'What happened with Harvey and what's happening all over is long overdue ... if we can work together to stop sexual harassment in the workplace'
From the editors of InStyle US
Words by Alexandra Whittaker
Jimmy Kimmel kicked off the Oscars this year with a monologue that made a point to address Harvey Weinstein and the #MeToo movement that’s being so heavily discussed in Hollywood right now.
‘The Academy as you know took lengths to expel Harvey Weinstein from their ranks,’ he said. ‘What happened with Harvey and what’s happening all over is long overdue … if we can work together to stop sexual harassment in the workplace. If we can do that, women will only have to deal with that every other place they go,’ he joked.
He also made a point to poke fun at the age of the Oscars as well, since this is the 90th Academy Awards.
‘Oscar is 89 years old this year, which probably means he’s at home watching Fox News,’ he said. ‘Oscar is a very respected man in Hollywood, just look at him, he keeps his hands where he can see them, no penis. He is literally a statue of limitations.’
Kimmel’s plan to address industry sexual harassment and the #MeToo movement was set long before the ceremony started, though. Vanity Fair confirmed last Thursday that he was going to face it head-on.

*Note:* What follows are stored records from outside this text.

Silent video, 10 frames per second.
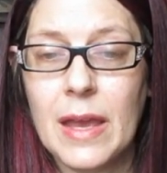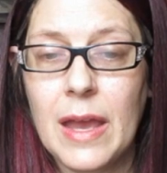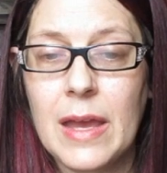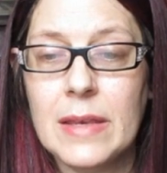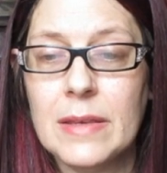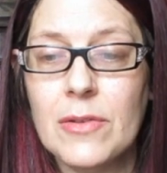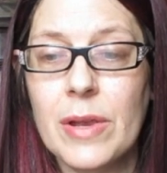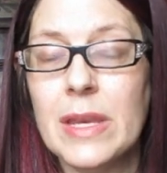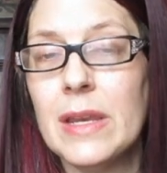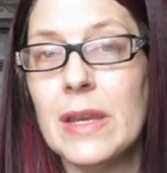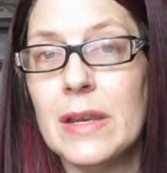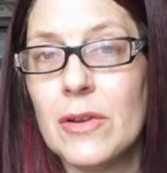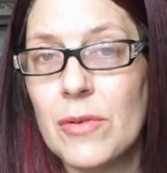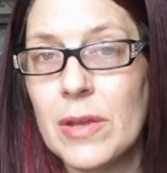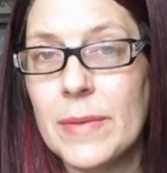had created an
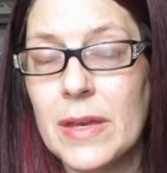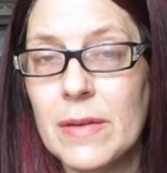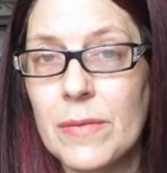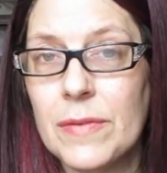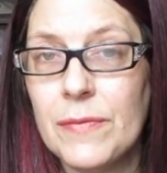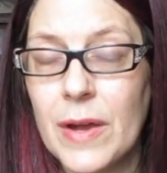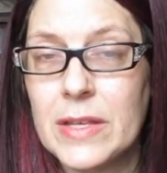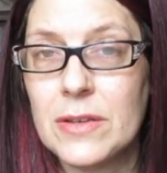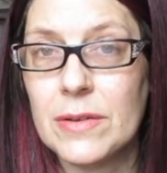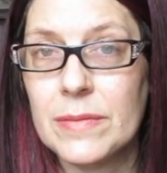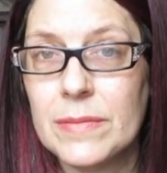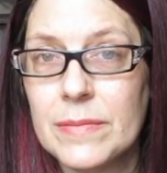agreement with Pfizer.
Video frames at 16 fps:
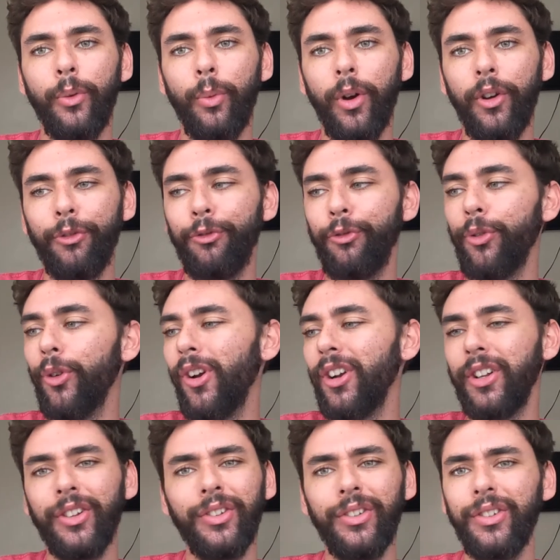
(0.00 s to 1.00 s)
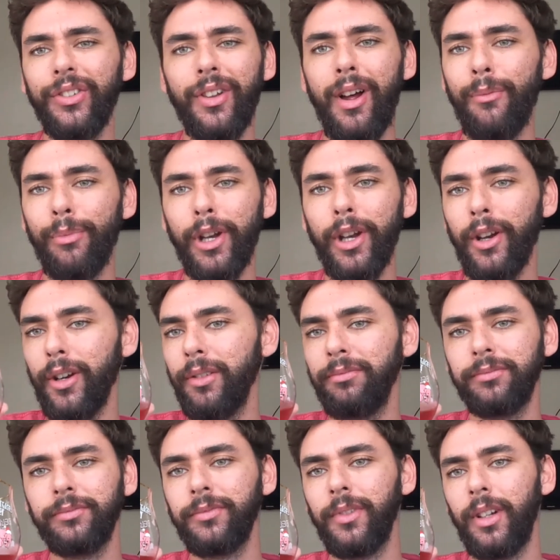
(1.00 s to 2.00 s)
word for it because it's not beer.
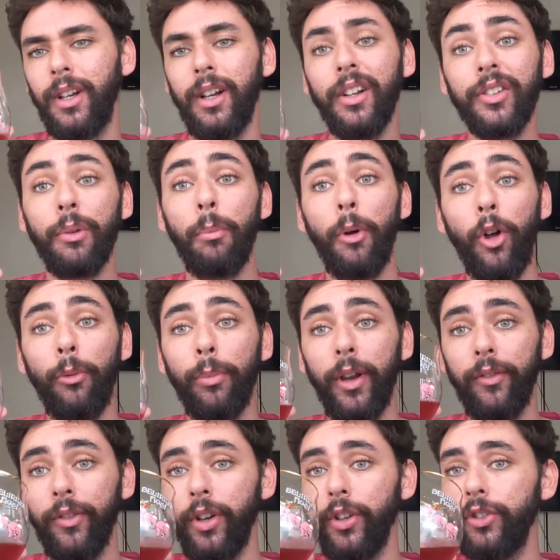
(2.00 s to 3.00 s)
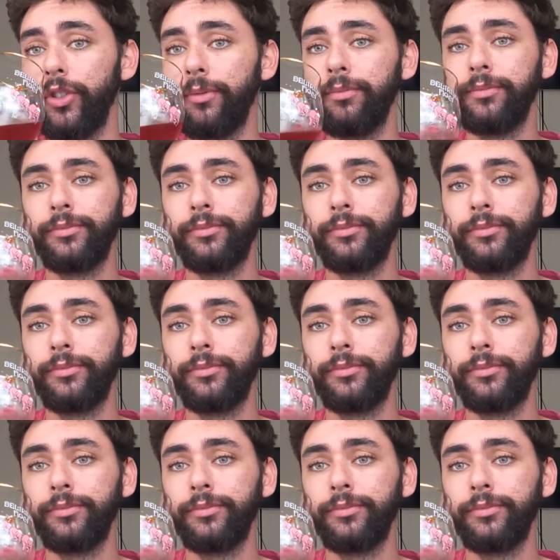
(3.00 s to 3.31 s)
It's a malt beverage.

‘It’s very tricky because when people are scared they don’t laugh, and when there’s a camera in their face they behave differently than they do in a comedy club or in the audience on a talk show,’ he said. ‘When you’re put in that position, those in the audience become a little bit of a deer in the headlights. That’s the part [where] you have to rely on experience and the knowledge of your medium.’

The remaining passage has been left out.